The Best Gamma-Poisson Parameterization imo.
I’ve been studying Bayesian models for count data using Gamma-Poisson distributions. The objective was simple, using auxiliary features, use a neural network to predict the parameters of the Gamma distribution, and then use the Gamma distribution as a prior for the count data. The issue arises when trying to actually implement it. Any naive reparameterization I tried (using torch.log
, adding epsilons everywhere, normalizing the count data, etc.) didn’t work, and training a neural network always resulted in exploding gradients.

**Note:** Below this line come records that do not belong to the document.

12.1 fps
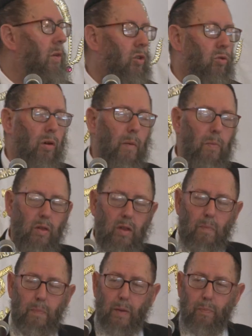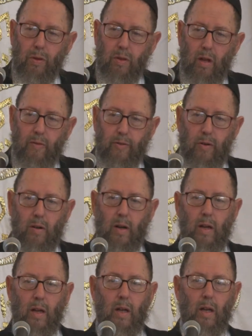are troubles that people suffer.
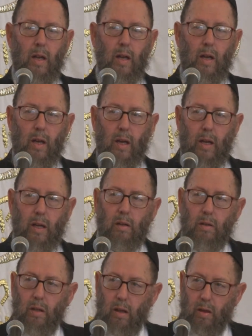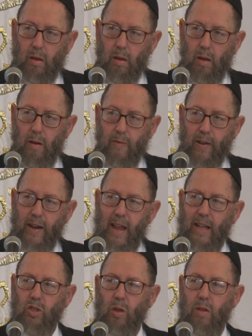Illness,
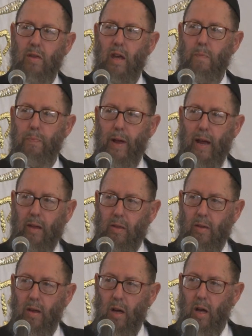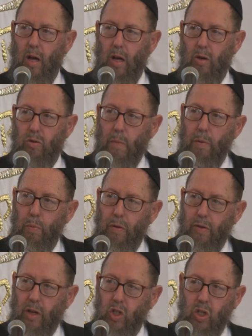financial setbacks, trouble
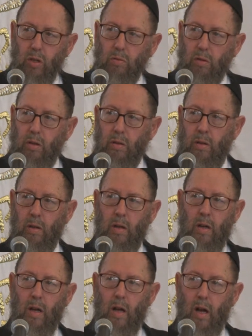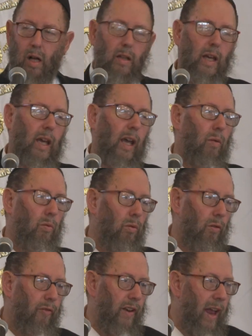with our children, a leaky
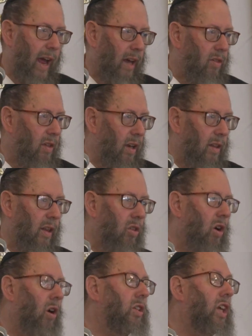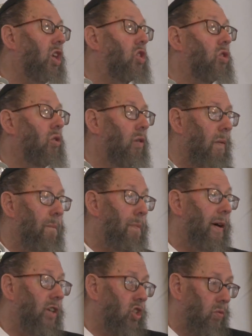roof, an accident. These are called Yisurim,
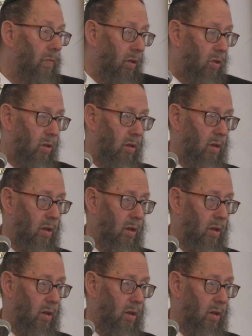punishments.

I needed to understand the Gamma-Poisson distribution better.
First of all, documentation on Gamma distributions are messy, not only are there different reparameterizations (scale vs. rate), sometimes people use the same symbols for different parameterizations and don’t tell you which ones they’re using! Not to mention some references just get it wrong and the formulas are not even correct (Look at this. Here $\alpha$ and $\beta$ should be switched. yikes).

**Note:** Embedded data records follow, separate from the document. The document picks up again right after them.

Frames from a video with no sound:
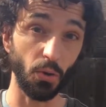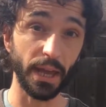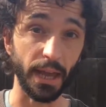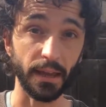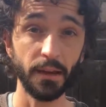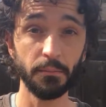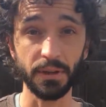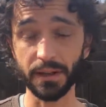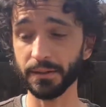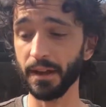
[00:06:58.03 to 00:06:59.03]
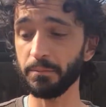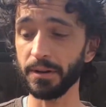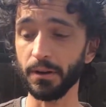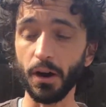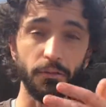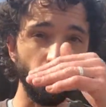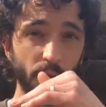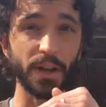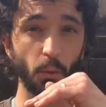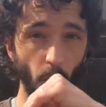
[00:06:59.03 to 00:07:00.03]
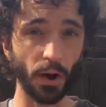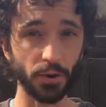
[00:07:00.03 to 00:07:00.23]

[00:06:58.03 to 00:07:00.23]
okay because I've been avoiding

Let’s develop a good parameterization from first principles. Turns out, besides using scale or rate, there’s a quirky third reparameterization that’s far superior to all others (in my opinion). Not sure if it’s been done before, but I haven’t seen it anywhere, so I’m posting it here. To get at it, let’s first write down the pdf of the Gamma-Poisson distribution. It’s just a mixture of Poisson distributions with parameter $\lambda$ drawn from a Gamma distribution with parameters (shape = $\alpha$) and (rate = $\beta$):
$f_{Poisson}(\lambda) = \frac{e^{-\lambda}\lambda^{x}}{x!}$
$f_{Gamma}(\lambda | \alpha, \beta) = \frac{\beta^{\alpha}}{\Gamma(\alpha)}\lambda^{\alpha - 1}e^{-\beta\lambda}$
$f_{GammaPoi}(x) = \int_{0}^{\infty}{f_{Poisson}(\lambda)f_{Gamma}(\lambda | \alpha, \beta) d\lambda}$
$\quad = \int_{0}^{\infty}{\frac{e^{-\lambda}\lambda^{x}}{x!}\frac{\beta^{\alpha}}{\Gamma(\alpha)}\lambda^{\alpha - 1}e^{-\beta\lambda} d\lambda}$
$\quad = \frac{\beta^{\alpha}}{x!\Gamma(\alpha)}\int_{0}^{\infty}{\lambda^{x + \alpha - 1}e^{-(1 + \beta)\lambda} d\lambda}$
Notice here that the integral looks almost like a Gamma distribution, but with different (shape = $x + \alpha$) and (rate = $1 + \beta$) parameters. It’s also missing a few constants. Since the integral of a probability distribution must be 1, we can just multiply and divide by the missing constants $\frac{\Gamma(x + \alpha)}{(1 + \beta)^{x + \alpha}}$ to get:
$f_{GammaPoi}(x) = \frac{\beta^{\alpha}}{x!\Gamma(\alpha)}\frac{\Gamma(x + \alpha)}{(1 + \beta)^{x + \alpha}}$
Rearranging a little bit, we get:
$f_{GammaPoi}(x) = \frac{\Gamma(x + \alpha)}{x!\Gamma(\alpha)}\left(\frac{\beta}{1 + \beta}\right)^{\alpha}\left(\frac{1}{1 + \beta}\right)^{x}$
Notice that I separated the term with $\beta$ and $1 + \beta$ into two terms. I did this to show that the Gamma-Poisson is very closely related to the so-called Negative Binomial distribution. The Negative Binomial distribution is defined as:
$f_{NegBin}(x) = \frac{\Gamma(x + r)}{x!\Gamma(r)}p^{r}(1 - p)^{x}$
We can see that the Negative Binomial distribution and Gamma-Poisson distribution are related as $\alpha = r$ and $\frac{\beta}{1 + \beta} = p$. This is a way better reparameterization than the usual scale or rate parameterization. As we will see, it allows us to use Binary Cross Entropy to compute the log-likelihood, a function which has been heavily optimized in many libraries and is very stable. So, lets parameterize it in terms of logits $z$, and $\sigma(z)$ is the sigmoid of $z$:
$\sigma(z) = p = \frac{\beta}{1 + \beta}$
Then we can rewrite the Gamma-Poisson distribution as:
$f_{GammaPoi}(x) = \frac{\Gamma(x + \alpha)}{x!\Gamma(\alpha)}\sigma(z)^{\alpha}(1 - \sigma(z))^{x}$
The log-likelihood of this distribution is:
$\log{f_{GammaPoi}(x)} = - \log{x!} + \log{\Gamma(x + \alpha)} - \log{\Gamma(\alpha)}$
$+ \alpha\log{\sigma(z)} + x\log{(1 - \sigma(z))}$
Notice that the two last terms looks like Binary Cross Entropy (BCE)!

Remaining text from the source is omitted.